> [Prompt]: Look below for the line containing "(95.31 s to 95.51 s)" and the line containing "(97.51 s to 97.61 s)"; repeat exactly those two lines and all lines between them, and nothing else.

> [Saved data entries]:
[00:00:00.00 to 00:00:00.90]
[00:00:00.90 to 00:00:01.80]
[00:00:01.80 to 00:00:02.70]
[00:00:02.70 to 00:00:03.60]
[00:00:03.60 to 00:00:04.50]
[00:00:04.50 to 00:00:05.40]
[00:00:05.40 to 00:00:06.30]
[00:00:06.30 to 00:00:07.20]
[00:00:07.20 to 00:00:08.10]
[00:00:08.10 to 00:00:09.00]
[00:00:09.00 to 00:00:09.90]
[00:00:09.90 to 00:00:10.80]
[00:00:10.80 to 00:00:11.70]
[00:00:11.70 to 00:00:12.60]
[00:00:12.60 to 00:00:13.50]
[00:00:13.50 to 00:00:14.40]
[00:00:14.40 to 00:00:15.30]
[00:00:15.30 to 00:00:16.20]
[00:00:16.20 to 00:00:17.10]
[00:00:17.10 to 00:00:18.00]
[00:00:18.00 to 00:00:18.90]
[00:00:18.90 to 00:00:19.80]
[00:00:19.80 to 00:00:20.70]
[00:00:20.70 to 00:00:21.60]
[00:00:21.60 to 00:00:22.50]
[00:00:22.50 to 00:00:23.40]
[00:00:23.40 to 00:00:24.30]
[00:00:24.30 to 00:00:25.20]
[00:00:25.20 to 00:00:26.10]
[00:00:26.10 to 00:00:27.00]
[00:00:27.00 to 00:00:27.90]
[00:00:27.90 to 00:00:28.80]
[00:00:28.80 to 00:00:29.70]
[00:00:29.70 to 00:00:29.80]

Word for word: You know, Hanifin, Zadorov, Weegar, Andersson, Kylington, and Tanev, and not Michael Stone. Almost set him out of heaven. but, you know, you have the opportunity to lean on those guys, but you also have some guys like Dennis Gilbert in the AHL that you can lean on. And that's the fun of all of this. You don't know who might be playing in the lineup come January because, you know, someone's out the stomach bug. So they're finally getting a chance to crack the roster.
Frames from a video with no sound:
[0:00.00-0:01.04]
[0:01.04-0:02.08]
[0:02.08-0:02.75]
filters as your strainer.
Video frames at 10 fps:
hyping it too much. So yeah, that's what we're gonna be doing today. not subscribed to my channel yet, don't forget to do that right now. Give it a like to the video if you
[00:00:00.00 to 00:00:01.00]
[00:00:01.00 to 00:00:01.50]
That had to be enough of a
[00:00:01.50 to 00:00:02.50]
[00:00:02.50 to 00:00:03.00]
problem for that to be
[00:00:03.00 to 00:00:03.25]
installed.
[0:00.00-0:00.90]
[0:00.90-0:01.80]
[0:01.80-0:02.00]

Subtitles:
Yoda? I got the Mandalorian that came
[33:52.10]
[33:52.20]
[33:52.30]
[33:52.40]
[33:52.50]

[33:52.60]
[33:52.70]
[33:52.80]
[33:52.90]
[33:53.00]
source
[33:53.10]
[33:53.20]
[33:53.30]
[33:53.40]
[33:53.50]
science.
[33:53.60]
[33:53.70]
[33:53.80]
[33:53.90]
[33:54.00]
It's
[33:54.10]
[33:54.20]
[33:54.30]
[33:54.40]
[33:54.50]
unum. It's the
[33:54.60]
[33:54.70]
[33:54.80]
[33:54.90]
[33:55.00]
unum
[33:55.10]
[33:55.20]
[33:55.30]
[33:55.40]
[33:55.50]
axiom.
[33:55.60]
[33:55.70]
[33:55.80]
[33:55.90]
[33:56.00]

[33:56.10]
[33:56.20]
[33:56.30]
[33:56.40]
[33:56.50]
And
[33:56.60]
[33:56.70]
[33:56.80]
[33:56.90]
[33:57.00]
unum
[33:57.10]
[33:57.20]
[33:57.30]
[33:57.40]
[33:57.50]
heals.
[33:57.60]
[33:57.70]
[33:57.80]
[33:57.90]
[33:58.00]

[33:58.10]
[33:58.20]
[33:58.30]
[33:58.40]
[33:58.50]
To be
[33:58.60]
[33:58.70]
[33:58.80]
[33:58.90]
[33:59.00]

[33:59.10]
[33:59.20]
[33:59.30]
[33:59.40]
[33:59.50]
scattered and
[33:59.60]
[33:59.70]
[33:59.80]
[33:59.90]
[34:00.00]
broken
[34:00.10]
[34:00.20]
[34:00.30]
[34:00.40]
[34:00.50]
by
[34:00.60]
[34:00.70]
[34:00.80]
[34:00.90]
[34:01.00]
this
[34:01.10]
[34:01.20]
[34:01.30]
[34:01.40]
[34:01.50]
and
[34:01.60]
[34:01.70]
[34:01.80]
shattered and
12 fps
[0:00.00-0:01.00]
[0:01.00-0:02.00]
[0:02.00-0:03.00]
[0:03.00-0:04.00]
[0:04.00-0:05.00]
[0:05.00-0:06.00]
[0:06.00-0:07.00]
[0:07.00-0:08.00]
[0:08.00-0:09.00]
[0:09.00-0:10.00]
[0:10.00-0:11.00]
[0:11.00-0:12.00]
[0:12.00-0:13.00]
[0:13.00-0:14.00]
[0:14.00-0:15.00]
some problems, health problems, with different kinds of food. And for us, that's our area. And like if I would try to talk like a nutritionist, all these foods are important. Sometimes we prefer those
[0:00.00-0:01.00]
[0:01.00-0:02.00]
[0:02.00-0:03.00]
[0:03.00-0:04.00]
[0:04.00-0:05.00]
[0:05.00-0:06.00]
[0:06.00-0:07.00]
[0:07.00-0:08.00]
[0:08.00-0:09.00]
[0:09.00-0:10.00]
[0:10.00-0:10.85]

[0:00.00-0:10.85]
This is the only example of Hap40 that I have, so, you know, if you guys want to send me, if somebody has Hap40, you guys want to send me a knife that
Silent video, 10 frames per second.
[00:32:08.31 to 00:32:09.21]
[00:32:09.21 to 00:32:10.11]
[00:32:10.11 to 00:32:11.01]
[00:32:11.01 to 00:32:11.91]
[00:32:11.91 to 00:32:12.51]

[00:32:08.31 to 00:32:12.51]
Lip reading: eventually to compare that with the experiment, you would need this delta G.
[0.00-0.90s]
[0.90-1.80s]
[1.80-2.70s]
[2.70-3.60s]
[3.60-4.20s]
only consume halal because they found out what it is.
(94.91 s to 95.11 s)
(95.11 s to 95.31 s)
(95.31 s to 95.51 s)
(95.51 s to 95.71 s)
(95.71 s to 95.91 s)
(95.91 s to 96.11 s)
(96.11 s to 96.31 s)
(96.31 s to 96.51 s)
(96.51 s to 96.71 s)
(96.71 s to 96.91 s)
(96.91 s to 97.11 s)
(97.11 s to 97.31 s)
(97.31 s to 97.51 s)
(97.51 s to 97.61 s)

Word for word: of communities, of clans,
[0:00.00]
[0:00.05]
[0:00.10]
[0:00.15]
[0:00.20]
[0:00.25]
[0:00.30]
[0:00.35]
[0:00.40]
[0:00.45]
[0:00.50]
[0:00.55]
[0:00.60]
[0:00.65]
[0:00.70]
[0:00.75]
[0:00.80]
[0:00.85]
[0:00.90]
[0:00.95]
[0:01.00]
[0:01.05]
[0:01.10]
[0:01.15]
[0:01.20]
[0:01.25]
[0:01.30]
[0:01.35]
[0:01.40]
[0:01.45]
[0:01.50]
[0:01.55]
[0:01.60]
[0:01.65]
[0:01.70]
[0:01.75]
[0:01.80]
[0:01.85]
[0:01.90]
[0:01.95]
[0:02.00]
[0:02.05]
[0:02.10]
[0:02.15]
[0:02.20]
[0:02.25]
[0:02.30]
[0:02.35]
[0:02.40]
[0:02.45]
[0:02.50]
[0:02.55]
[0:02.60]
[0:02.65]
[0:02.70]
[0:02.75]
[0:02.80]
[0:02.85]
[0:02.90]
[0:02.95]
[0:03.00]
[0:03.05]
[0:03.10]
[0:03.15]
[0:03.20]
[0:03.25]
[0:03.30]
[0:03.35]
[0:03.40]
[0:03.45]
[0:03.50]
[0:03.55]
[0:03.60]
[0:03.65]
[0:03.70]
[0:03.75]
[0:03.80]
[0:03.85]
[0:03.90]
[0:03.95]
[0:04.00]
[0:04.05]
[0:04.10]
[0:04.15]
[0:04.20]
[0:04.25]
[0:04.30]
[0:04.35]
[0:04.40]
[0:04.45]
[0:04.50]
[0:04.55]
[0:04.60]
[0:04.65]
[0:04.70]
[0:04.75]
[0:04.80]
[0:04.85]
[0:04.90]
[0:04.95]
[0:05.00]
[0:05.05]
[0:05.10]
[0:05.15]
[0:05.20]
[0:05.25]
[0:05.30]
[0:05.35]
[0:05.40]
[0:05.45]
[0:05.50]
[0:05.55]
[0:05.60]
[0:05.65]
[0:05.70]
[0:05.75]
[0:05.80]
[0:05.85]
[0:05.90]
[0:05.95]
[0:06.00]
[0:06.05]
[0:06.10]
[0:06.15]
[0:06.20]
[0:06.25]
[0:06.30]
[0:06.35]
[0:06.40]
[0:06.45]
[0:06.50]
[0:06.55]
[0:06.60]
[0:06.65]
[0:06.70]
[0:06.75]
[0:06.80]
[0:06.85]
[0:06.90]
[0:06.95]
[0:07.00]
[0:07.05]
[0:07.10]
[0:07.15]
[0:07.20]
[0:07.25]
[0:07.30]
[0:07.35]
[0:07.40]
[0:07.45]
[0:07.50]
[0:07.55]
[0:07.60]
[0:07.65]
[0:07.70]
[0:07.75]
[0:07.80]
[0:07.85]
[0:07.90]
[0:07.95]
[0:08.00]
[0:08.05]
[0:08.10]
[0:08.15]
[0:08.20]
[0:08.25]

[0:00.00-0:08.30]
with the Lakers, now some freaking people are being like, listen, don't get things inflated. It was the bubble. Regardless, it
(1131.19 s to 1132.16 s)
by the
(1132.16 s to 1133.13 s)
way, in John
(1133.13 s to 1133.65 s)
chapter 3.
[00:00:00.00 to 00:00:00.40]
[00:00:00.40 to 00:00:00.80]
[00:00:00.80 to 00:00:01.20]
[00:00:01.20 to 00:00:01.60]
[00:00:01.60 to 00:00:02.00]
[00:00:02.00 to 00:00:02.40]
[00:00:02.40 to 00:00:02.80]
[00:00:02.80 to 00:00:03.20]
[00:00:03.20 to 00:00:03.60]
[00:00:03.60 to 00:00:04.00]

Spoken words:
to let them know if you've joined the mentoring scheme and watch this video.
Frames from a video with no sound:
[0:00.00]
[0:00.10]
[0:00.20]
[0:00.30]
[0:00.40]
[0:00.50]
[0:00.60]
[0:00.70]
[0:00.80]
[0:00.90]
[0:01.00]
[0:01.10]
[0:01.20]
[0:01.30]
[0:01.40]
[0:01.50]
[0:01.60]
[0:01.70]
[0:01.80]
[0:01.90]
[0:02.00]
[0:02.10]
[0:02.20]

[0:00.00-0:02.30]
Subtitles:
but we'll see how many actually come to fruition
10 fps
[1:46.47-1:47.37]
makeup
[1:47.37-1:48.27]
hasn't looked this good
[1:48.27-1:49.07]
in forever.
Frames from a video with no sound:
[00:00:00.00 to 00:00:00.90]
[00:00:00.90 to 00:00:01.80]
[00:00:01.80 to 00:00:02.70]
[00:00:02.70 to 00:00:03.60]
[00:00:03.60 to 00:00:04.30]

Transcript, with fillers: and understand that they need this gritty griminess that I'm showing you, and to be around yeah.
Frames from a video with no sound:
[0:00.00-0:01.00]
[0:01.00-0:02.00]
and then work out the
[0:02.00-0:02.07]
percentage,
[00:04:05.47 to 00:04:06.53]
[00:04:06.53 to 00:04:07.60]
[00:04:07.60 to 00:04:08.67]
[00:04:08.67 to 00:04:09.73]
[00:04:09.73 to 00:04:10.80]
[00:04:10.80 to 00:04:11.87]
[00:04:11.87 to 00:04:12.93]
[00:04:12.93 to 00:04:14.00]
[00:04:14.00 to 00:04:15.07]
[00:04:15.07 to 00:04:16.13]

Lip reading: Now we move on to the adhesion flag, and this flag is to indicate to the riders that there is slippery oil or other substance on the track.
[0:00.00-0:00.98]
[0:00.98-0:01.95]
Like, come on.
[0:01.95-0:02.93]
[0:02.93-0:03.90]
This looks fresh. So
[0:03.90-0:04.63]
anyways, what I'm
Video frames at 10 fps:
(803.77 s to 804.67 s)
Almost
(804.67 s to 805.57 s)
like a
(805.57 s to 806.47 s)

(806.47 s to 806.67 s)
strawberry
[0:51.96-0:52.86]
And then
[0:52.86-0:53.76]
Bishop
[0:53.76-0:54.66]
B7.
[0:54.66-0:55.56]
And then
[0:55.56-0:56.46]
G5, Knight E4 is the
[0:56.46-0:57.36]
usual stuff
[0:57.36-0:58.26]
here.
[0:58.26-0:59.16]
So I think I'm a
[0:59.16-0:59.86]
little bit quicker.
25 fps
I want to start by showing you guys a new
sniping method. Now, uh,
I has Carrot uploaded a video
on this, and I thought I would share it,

> [Written answer]:
(95.31 s to 95.51 s)
(95.51 s to 95.71 s)
(95.71 s to 95.91 s)
(95.91 s to 96.11 s)
(96.11 s to 96.31 s)
(96.31 s to 96.51 s)
(96.51 s to 96.71 s)
(96.71 s to 96.91 s)
(96.91 s to 97.11 s)
(97.11 s to 97.31 s)
(97.31 s to 97.51 s)
(97.51 s to 97.61 s)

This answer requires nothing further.